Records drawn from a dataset
"""
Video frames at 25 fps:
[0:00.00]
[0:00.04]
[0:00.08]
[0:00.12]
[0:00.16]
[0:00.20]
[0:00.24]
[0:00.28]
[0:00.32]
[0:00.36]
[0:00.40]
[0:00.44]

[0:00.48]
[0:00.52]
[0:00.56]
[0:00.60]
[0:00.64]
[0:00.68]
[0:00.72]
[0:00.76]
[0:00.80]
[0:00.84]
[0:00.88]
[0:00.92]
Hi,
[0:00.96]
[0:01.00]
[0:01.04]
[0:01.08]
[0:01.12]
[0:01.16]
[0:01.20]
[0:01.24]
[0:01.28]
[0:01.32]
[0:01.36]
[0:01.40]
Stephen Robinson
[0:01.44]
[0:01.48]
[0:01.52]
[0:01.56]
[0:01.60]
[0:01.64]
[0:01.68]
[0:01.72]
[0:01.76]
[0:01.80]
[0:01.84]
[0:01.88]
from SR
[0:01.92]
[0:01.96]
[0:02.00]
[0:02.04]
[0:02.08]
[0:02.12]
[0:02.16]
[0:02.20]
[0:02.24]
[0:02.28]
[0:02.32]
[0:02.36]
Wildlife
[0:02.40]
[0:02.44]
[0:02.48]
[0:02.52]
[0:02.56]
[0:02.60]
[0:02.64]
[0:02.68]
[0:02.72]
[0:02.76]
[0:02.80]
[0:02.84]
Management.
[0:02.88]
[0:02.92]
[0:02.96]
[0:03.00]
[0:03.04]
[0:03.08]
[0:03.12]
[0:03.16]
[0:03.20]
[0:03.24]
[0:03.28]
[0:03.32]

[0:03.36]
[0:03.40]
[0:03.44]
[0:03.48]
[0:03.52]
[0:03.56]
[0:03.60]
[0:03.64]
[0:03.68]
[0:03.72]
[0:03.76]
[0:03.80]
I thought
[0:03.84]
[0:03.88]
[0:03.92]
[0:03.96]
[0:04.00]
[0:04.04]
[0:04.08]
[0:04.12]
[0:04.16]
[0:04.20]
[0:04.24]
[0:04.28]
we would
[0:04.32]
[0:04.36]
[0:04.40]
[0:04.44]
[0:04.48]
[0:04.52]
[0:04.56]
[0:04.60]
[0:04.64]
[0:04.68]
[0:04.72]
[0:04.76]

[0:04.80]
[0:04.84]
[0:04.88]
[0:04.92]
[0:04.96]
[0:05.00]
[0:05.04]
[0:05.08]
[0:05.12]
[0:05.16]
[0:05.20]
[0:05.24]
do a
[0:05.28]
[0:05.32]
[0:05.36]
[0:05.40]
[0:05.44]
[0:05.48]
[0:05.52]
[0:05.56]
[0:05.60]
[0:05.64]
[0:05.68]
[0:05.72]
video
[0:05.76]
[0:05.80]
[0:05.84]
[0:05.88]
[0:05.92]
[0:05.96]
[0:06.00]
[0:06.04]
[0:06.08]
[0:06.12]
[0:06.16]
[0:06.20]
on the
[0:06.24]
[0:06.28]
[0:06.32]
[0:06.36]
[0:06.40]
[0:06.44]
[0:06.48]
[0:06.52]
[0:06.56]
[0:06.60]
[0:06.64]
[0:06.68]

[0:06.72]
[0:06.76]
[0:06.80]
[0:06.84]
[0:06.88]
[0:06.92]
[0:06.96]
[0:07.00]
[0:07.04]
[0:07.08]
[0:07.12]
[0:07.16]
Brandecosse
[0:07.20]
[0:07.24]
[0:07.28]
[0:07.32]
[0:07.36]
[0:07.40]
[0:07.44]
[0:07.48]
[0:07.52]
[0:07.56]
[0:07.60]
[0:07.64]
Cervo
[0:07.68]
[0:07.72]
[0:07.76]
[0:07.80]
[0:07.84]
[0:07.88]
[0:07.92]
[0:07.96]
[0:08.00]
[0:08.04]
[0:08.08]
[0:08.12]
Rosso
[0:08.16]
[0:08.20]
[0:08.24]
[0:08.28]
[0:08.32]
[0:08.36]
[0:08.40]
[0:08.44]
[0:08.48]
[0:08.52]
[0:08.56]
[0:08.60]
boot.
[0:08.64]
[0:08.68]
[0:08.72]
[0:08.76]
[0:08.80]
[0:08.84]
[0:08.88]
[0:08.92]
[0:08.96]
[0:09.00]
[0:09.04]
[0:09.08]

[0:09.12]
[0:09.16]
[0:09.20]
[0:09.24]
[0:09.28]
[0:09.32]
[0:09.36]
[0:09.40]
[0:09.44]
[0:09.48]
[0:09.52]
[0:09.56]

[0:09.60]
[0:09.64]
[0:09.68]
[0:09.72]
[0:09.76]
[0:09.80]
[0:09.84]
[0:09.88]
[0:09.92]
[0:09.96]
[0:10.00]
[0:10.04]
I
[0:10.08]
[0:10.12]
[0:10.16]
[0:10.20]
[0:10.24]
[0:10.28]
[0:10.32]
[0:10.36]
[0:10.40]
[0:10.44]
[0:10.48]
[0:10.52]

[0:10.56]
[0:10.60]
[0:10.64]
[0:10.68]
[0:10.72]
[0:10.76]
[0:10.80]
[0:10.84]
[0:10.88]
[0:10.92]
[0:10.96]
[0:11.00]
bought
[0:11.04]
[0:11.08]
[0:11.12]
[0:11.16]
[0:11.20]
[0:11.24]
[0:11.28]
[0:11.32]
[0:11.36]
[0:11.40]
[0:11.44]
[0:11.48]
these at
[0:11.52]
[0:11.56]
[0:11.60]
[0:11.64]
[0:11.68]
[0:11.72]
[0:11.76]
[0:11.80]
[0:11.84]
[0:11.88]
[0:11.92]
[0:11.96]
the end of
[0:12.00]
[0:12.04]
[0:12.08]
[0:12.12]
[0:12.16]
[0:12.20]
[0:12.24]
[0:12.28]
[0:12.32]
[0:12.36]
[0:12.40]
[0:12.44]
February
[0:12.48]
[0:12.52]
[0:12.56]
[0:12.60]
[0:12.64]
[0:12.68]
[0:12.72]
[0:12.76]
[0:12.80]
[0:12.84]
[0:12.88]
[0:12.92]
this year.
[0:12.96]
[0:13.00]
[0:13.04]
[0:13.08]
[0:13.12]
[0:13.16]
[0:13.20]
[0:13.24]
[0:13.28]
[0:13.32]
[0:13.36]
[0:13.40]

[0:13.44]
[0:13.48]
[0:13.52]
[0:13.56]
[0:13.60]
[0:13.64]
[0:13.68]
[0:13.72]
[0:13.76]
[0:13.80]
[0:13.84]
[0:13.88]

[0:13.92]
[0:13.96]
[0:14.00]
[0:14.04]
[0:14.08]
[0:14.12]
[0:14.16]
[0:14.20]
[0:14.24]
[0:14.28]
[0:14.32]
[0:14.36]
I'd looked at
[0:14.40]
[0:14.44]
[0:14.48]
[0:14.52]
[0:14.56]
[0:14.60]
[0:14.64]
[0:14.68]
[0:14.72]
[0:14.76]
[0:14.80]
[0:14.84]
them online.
"""
*PROBLEM TO WORK ON*: Each record should be returned precisely as written.

*OUTPUT FOR THIS TASK*:
Video frames at 25 fps:
[0:00.00]
[0:00.04]
[0:00.08]
[0:00.12]
[0:00.16]
[0:00.20]
[0:00.24]
[0:00.28]
[0:00.32]
[0:00.36]
[0:00.40]
[0:00.44]

[0:00.48]
[0:00.52]
[0:00.56]
[0:00.60]
[0:00.64]
[0:00.68]
[0:00.72]
[0:00.76]
[0:00.80]
[0:00.84]
[0:00.88]
[0:00.92]
Hi,
[0:00.96]
[0:01.00]
[0:01.04]
[0:01.08]
[0:01.12]
[0:01.16]
[0:01.20]
[0:01.24]
[0:01.28]
[0:01.32]
[0:01.36]
[0:01.40]
Stephen Robinson
[0:01.44]
[0:01.48]
[0:01.52]
[0:01.56]
[0:01.60]
[0:01.64]
[0:01.68]
[0:01.72]
[0:01.76]
[0:01.80]
[0:01.84]
[0:01.88]
from SR
[0:01.92]
[0:01.96]
[0:02.00]
[0:02.04]
[0:02.08]
[0:02.12]
[0:02.16]
[0:02.20]
[0:02.24]
[0:02.28]
[0:02.32]
[0:02.36]
Wildlife
[0:02.40]
[0:02.44]
[0:02.48]
[0:02.52]
[0:02.56]
[0:02.60]
[0:02.64]
[0:02.68]
[0:02.72]
[0:02.76]
[0:02.80]
[0:02.84]
Management.
[0:02.88]
[0:02.92]
[0:02.96]
[0:03.00]
[0:03.04]
[0:03.08]
[0:03.12]
[0:03.16]
[0:03.20]
[0:03.24]
[0:03.28]
[0:03.32]

[0:03.36]
[0:03.40]
[0:03.44]
[0:03.48]
[0:03.52]
[0:03.56]
[0:03.60]
[0:03.64]
[0:03.68]
[0:03.72]
[0:03.76]
[0:03.80]
I thought
[0:03.84]
[0:03.88]
[0:03.92]
[0:03.96]
[0:04.00]
[0:04.04]
[0:04.08]
[0:04.12]
[0:04.16]
[0:04.20]
[0:04.24]
[0:04.28]
we would
[0:04.32]
[0:04.36]
[0:04.40]
[0:04.44]
[0:04.48]
[0:04.52]
[0:04.56]
[0:04.60]
[0:04.64]
[0:04.68]
[0:04.72]
[0:04.76]

[0:04.80]
[0:04.84]
[0:04.88]
[0:04.92]
[0:04.96]
[0:05.00]
[0:05.04]
[0:05.08]
[0:05.12]
[0:05.16]
[0:05.20]
[0:05.24]
do a
[0:05.28]
[0:05.32]
[0:05.36]
[0:05.40]
[0:05.44]
[0:05.48]
[0:05.52]
[0:05.56]
[0:05.60]
[0:05.64]
[0:05.68]
[0:05.72]
video
[0:05.76]
[0:05.80]
[0:05.84]
[0:05.88]
[0:05.92]
[0:05.96]
[0:06.00]
[0:06.04]
[0:06.08]
[0:06.12]
[0:06.16]
[0:06.20]
on the
[0:06.24]
[0:06.28]
[0:06.32]
[0:06.36]
[0:06.40]
[0:06.44]
[0:06.48]
[0:06.52]
[0:06.56]
[0:06.60]
[0:06.64]
[0:06.68]

[0:06.72]
[0:06.76]
[0:06.80]
[0:06.84]
[0:06.88]
[0:06.92]
[0:06.96]
[0:07.00]
[0:07.04]
[0:07.08]
[0:07.12]
[0:07.16]
Brandecosse
[0:07.20]
[0:07.24]
[0:07.28]
[0:07.32]
[0:07.36]
[0:07.40]
[0:07.44]
[0:07.48]
[0:07.52]
[0:07.56]
[0:07.60]
[0:07.64]
Cervo
[0:07.68]
[0:07.72]
[0:07.76]
[0:07.80]
[0:07.84]
[0:07.88]
[0:07.92]
[0:07.96]
[0:08.00]
[0:08.04]
[0:08.08]
[0:08.12]
Rosso
[0:08.16]
[0:08.20]
[0:08.24]
[0:08.28]
[0:08.32]
[0:08.36]
[0:08.40]
[0:08.44]
[0:08.48]
[0:08.52]
[0:08.56]
[0:08.60]
boot.
[0:08.64]
[0:08.68]
[0:08.72]
[0:08.76]
[0:08.80]
[0:08.84]
[0:08.88]
[0:08.92]
[0:08.96]
[0:09.00]
[0:09.04]
[0:09.08]

[0:09.12]
[0:09.16]
[0:09.20]
[0:09.24]
[0:09.28]
[0:09.32]
[0:09.36]
[0:09.40]
[0:09.44]
[0:09.48]
[0:09.52]
[0:09.56]

[0:09.60]
[0:09.64]
[0:09.68]
[0:09.72]
[0:09.76]
[0:09.80]
[0:09.84]
[0:09.88]
[0:09.92]
[0:09.96]
[0:10.00]
[0:10.04]
I
[0:10.08]
[0:10.12]
[0:10.16]
[0:10.20]
[0:10.24]
[0:10.28]
[0:10.32]
[0:10.36]
[0:10.40]
[0:10.44]
[0:10.48]
[0:10.52]

[0:10.56]
[0:10.60]
[0:10.64]
[0:10.68]
[0:10.72]
[0:10.76]
[0:10.80]
[0:10.84]
[0:10.88]
[0:10.92]
[0:10.96]
[0:11.00]
bought
[0:11.04]
[0:11.08]
[0:11.12]
[0:11.16]
[0:11.20]
[0:11.24]
[0:11.28]
[0:11.32]
[0:11.36]
[0:11.40]
[0:11.44]
[0:11.48]
these at
[0:11.52]
[0:11.56]
[0:11.60]
[0:11.64]
[0:11.68]
[0:11.72]
[0:11.76]
[0:11.80]
[0:11.84]
[0:11.88]
[0:11.92]
[0:11.96]
the end of
[0:12.00]
[0:12.04]
[0:12.08]
[0:12.12]
[0:12.16]
[0:12.20]
[0:12.24]
[0:12.28]
[0:12.32]
[0:12.36]
[0:12.40]
[0:12.44]
February
[0:12.48]
[0:12.52]
[0:12.56]
[0:12.60]
[0:12.64]
[0:12.68]
[0:12.72]
[0:12.76]
[0:12.80]
[0:12.84]
[0:12.88]
[0:12.92]
this year.
[0:12.96]
[0:13.00]
[0:13.04]
[0:13.08]
[0:13.12]
[0:13.16]
[0:13.20]
[0:13.24]
[0:13.28]
[0:13.32]
[0:13.36]
[0:13.40]

[0:13.44]
[0:13.48]
[0:13.52]
[0:13.56]
[0:13.60]
[0:13.64]
[0:13.68]
[0:13.72]
[0:13.76]
[0:13.80]
[0:13.84]
[0:13.88]

[0:13.92]
[0:13.96]
[0:14.00]
[0:14.04]
[0:14.08]
[0:14.12]
[0:14.16]
[0:14.20]
[0:14.24]
[0:14.28]
[0:14.32]
[0:14.36]
I'd looked at
[0:14.40]
[0:14.44]
[0:14.48]
[0:14.52]
[0:14.56]
[0:14.60]
[0:14.64]
[0:14.68]
[0:14.72]
[0:14.76]
[0:14.80]
[0:14.84]
them online.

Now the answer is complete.